Aflockalypse: What It’s Really Trying to Tell Us

Photo: Steve Kulak

When 5,000 red-wing black birds dropped from the Arkansas sky earlier this month, the media sat up and took notice.

In the following days, reports of other mass die-offs in the animal kingdom surfaced. From Vietnam to England, birds were falling from the sky, crabs were washing up dead on beaches, and the world was spinning on its head.

But in the weeks since that sorrowful start to 2011, lurking in the shadows of the media hysteria, the question about what it all really meant, remained unanswered.

What can we make of the ‘Aflockalypse’?

What we do know is that animal deaths happen regularly. These mass deaths often go unnoticed by the general public, but not unrecorded by watchful researchers and citizen scientists.
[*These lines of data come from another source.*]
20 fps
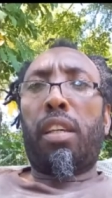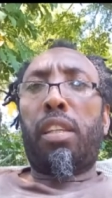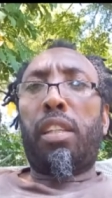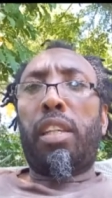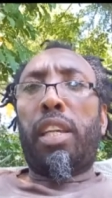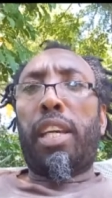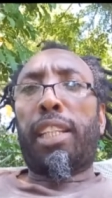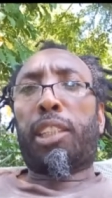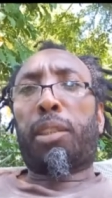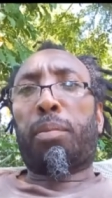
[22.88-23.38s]

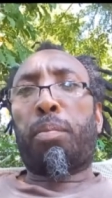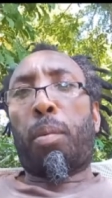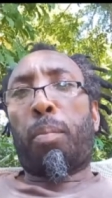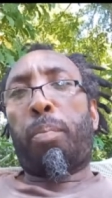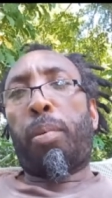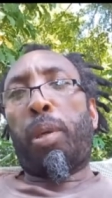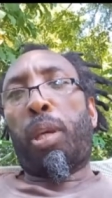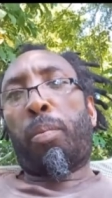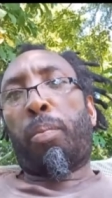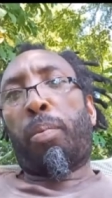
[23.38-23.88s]
Yes, my
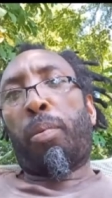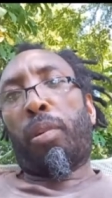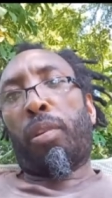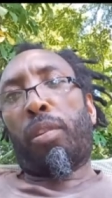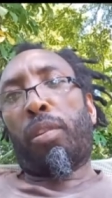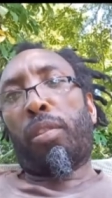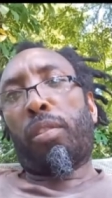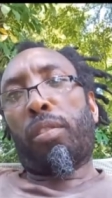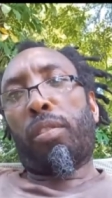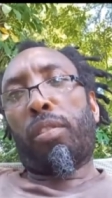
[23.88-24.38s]

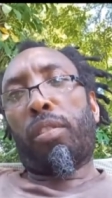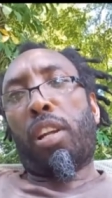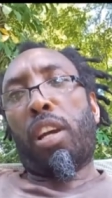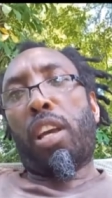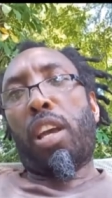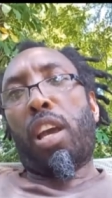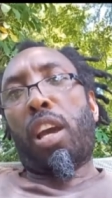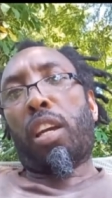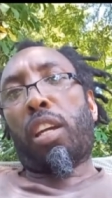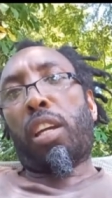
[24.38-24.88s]
people.
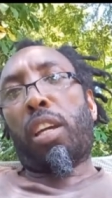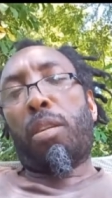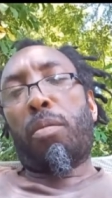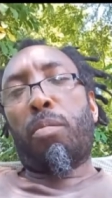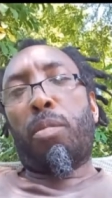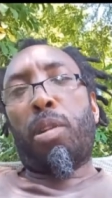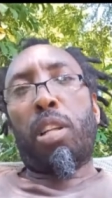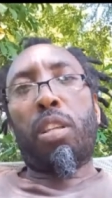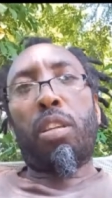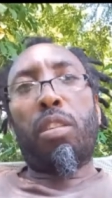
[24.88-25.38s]
There again,
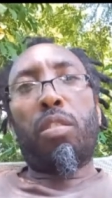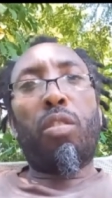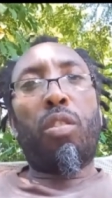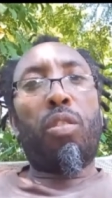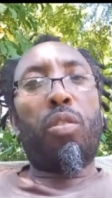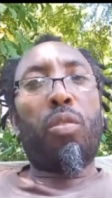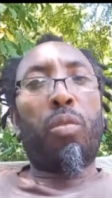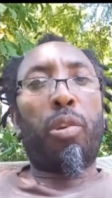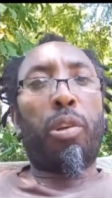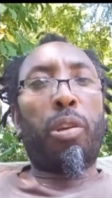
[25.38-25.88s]
man. You
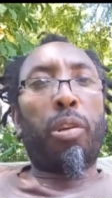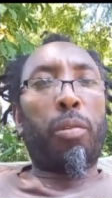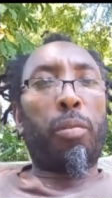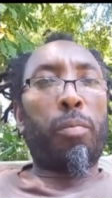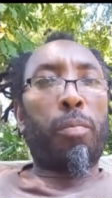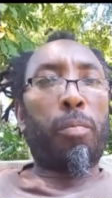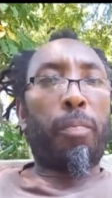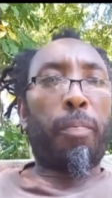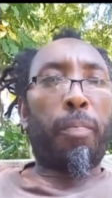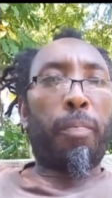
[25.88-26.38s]
don't know, you
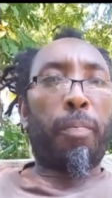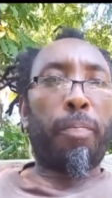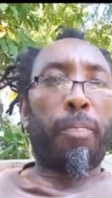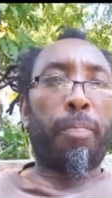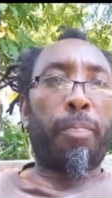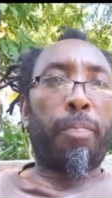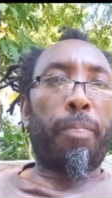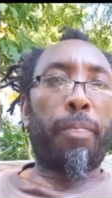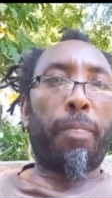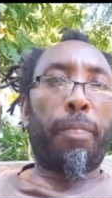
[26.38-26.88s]
know.
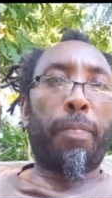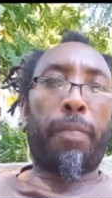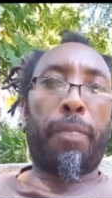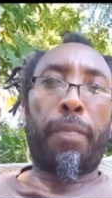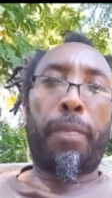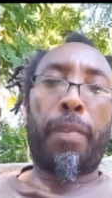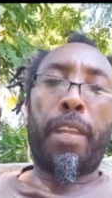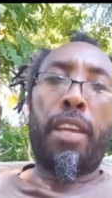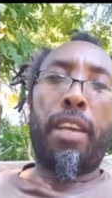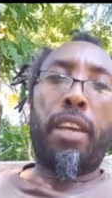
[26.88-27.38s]
Mm.
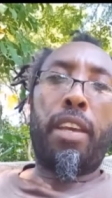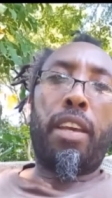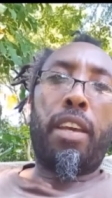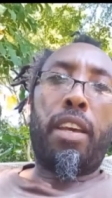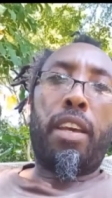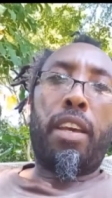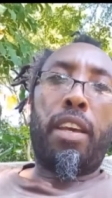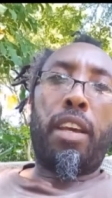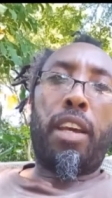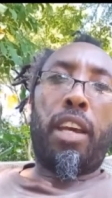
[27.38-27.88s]

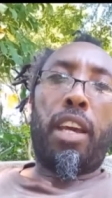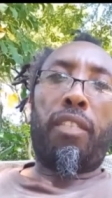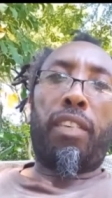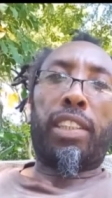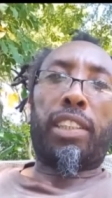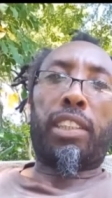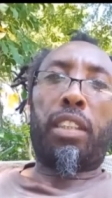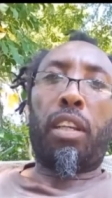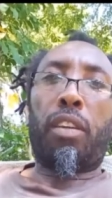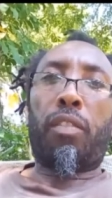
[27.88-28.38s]

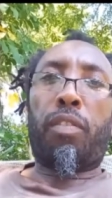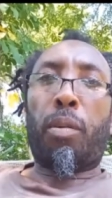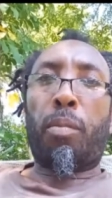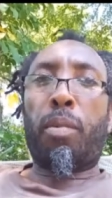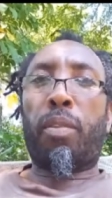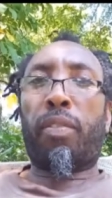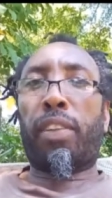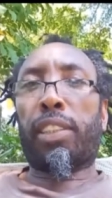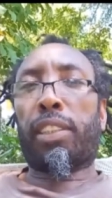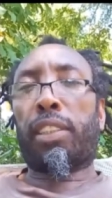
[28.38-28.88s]
Evah Slick from
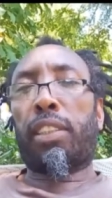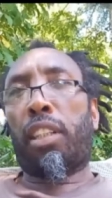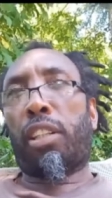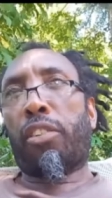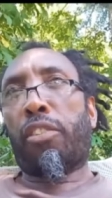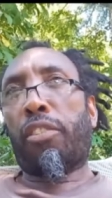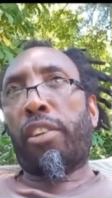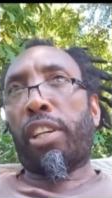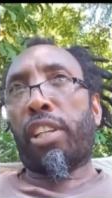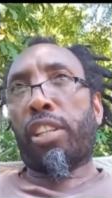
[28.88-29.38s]
Evah Slick
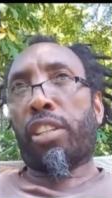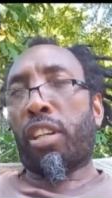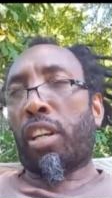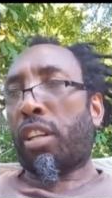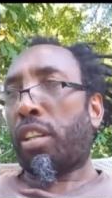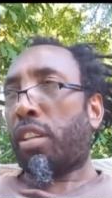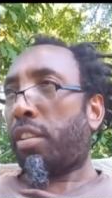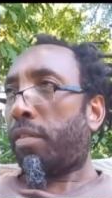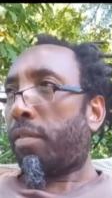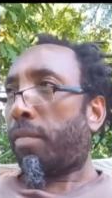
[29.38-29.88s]

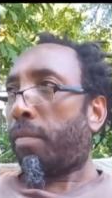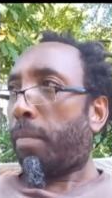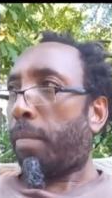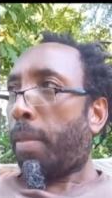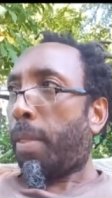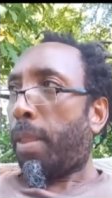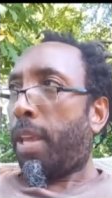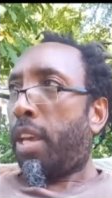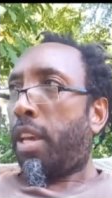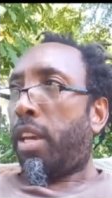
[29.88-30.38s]
Creation.
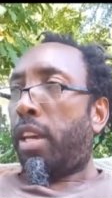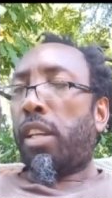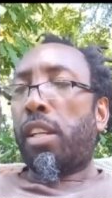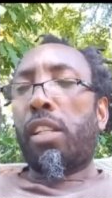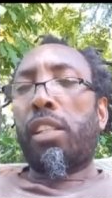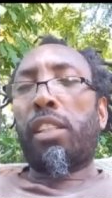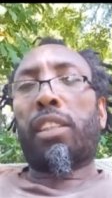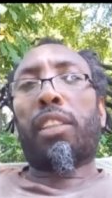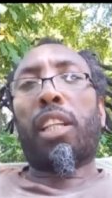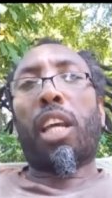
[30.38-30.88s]

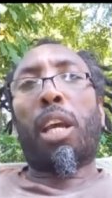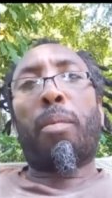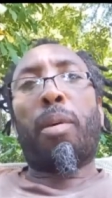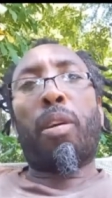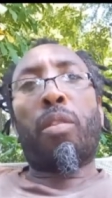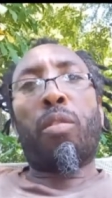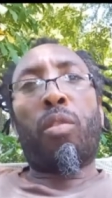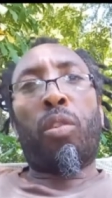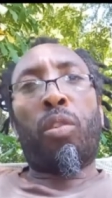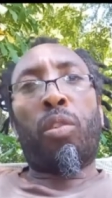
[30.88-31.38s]
This time
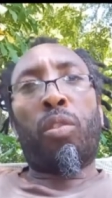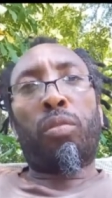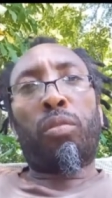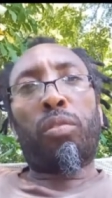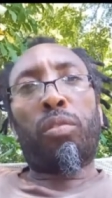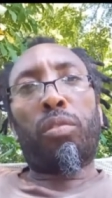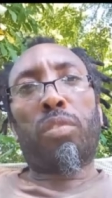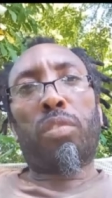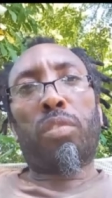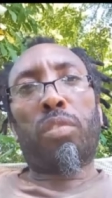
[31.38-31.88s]
around,
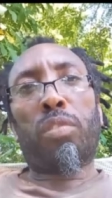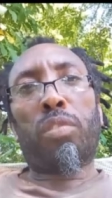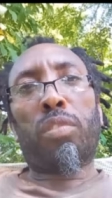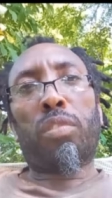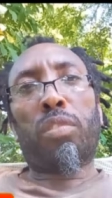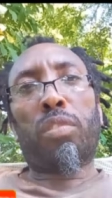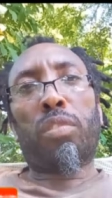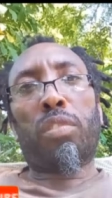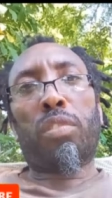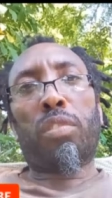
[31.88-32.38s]
we
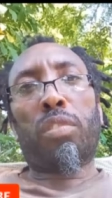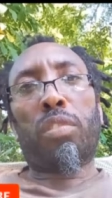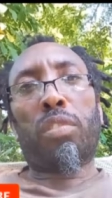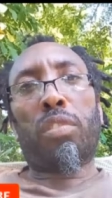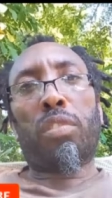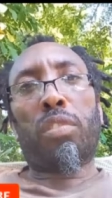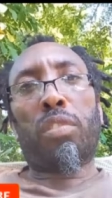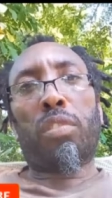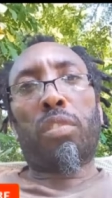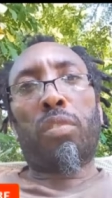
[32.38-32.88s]

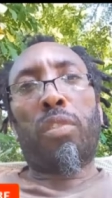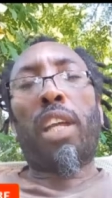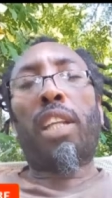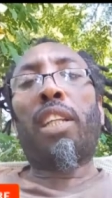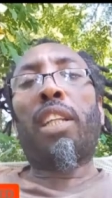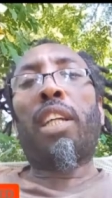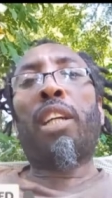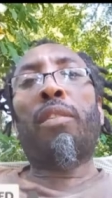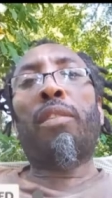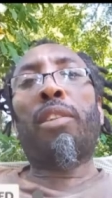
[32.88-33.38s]
are
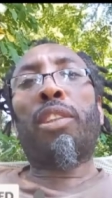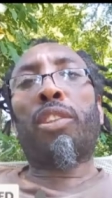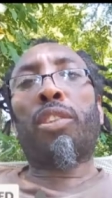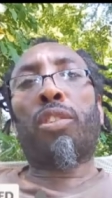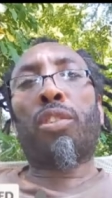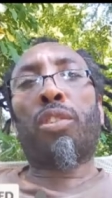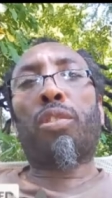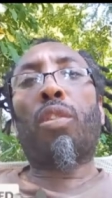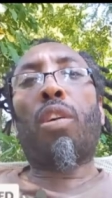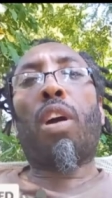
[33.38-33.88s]
dealing with
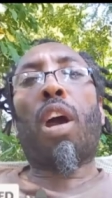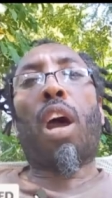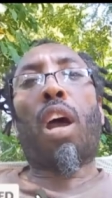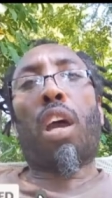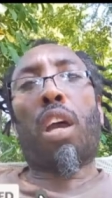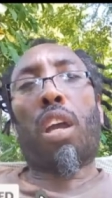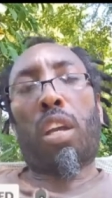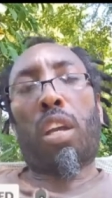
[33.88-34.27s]
sugar.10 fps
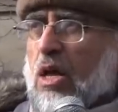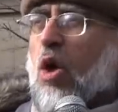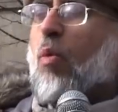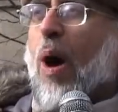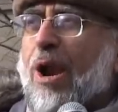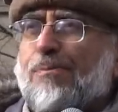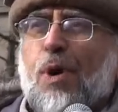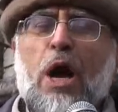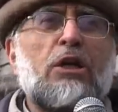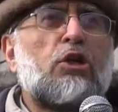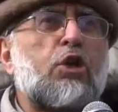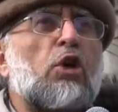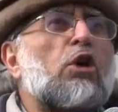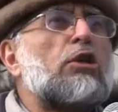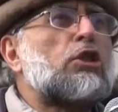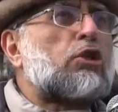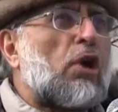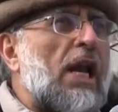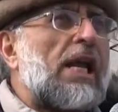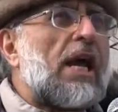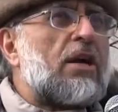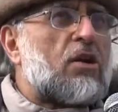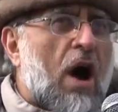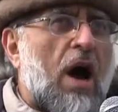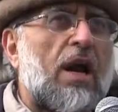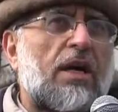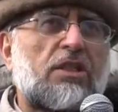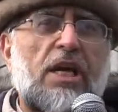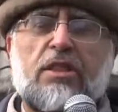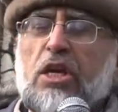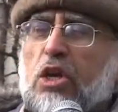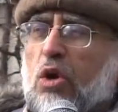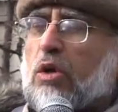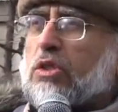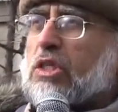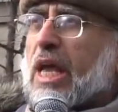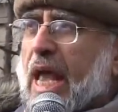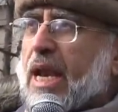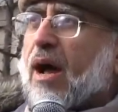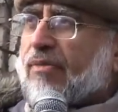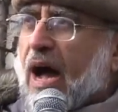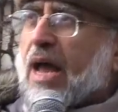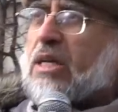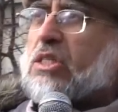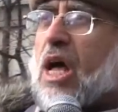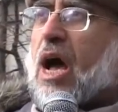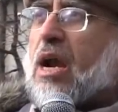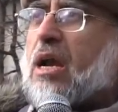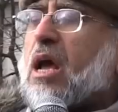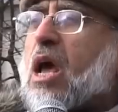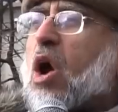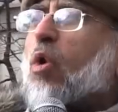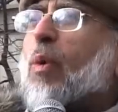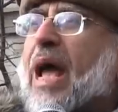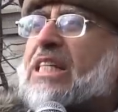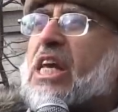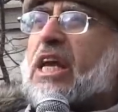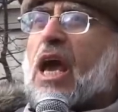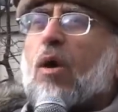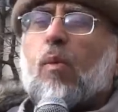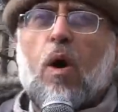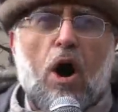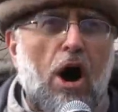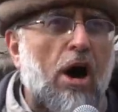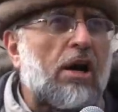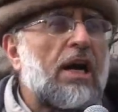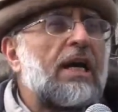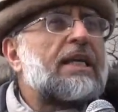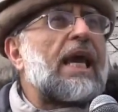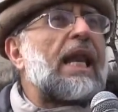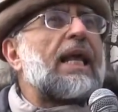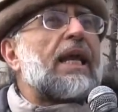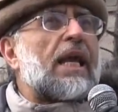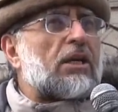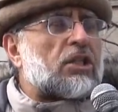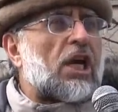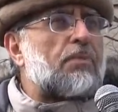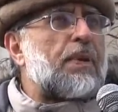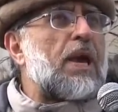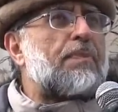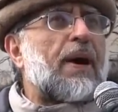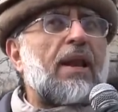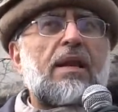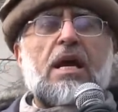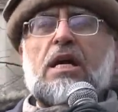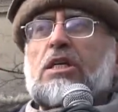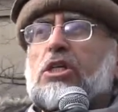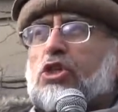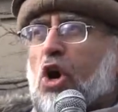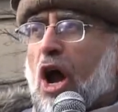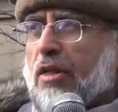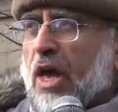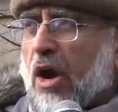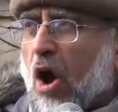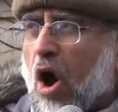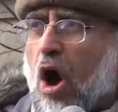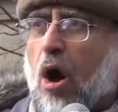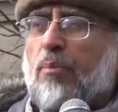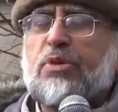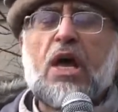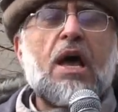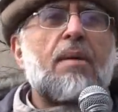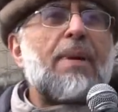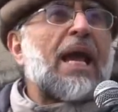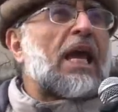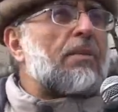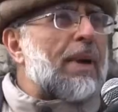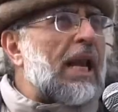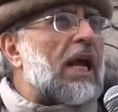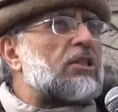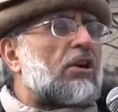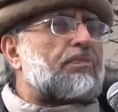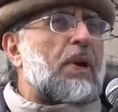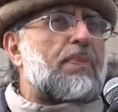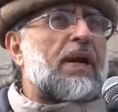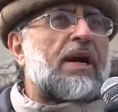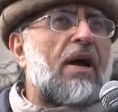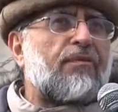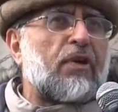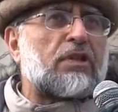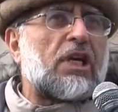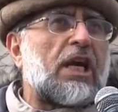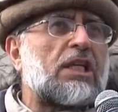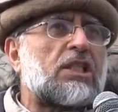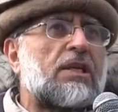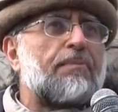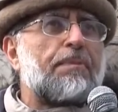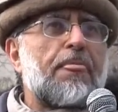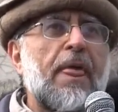the $1.2 trillion that they used in Afghanistan, waging a war, killing innocent people, destroying their homes, making millions of people refugees,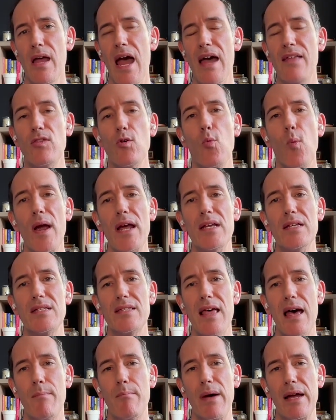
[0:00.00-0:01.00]
and the ways
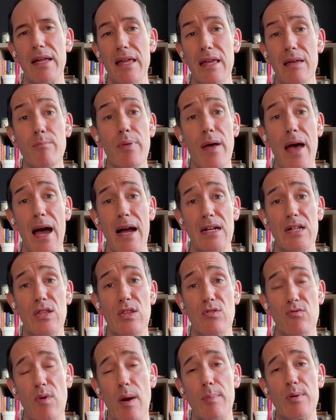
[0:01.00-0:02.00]
that might impact
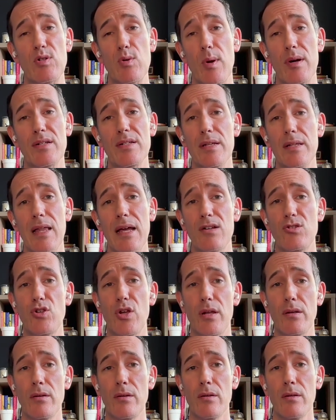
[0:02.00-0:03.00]
their repertoire
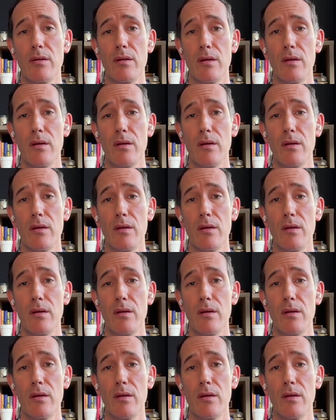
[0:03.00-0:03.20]
selection?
An average of 167 mass events are reported to the Geological Survey every year, and their wildlife specialists know of at least 16 cases over the past 20 years of large numbers of blackbirds dying all at once.

Many of these deaths are caused by storms, disease, and human activity.

According to Mike Parr, president of the American Bird Conservancy, billions of birds die every year due to human activities. Cats account for close to half a billion deaths alone. Collisions with buildings bring down between one hundred million and a staggering one billion birds every year. It’s also estimated that 15 million birds succumb annually to pesticide poisoning.

Closer to home, tens of thousands of Common Loons along with some ducks and Cormorants have been killed in the past 10 to 15 years from avian Type E Botulism. The deaths were likely caused by a combination of human-related activities and a particular set of circumstances. Undoubtedly, certain human activities threaten wildlife. As a result, we have an ethical responsibility to ensure that our actions are not endangering other forms of life and if they are, we should change them so that they don’t.

So while the recent animal die-offs reported in the media are not really that uncommon, they can be seen as an extension of a greater problem: extinction.

Experts say that worldwide, 17,000 plants and animals are threatened with extinction. The over-riding cause is human ‘progress’, which often results in significant habitat loss. And increasingly, climate change will drive the disappearance of wildlife. The Intergovernmental Panel on Climate Change (IPCC) reported that 20%-30% of the world’s plant and animal species will be at increased risk of extinction if global temperatures continue to rise.

A major study last year raised alarm bells over dramatic declines in biodiversity on the planet; 20% of the world’s vertebrates are threatened, and an average of 52 species of mammals, birds and amphibians move closer to extinction annually.

Canada’s latest and most comprehensive survey of biodiversity shows that in this country 20% of amphibians are at risk of extinction, 17% percent of freshwater fish are endangered or threatened, 40% of grassland birds have been lost and there has been a 50% decline in the 35 shorebird species found in Canada.

At Nature Canada, we’re working to prevent the extinction of plants and animals by:

  • Informing the public about the plight of Canada’s threatened wildlife
  • Understanding the nature of human-caused threats to wildlife
  • Pushing for effective laws and supporting programs to protect endangered species and their habitats, and keep common species common.

While the intense media focus on the Aflockalypse may have been nothing but a curious media meme, it is certainly true that these days, it’s harder for many species to survive and thrive, and much work is needed to avoid the current extinction trends.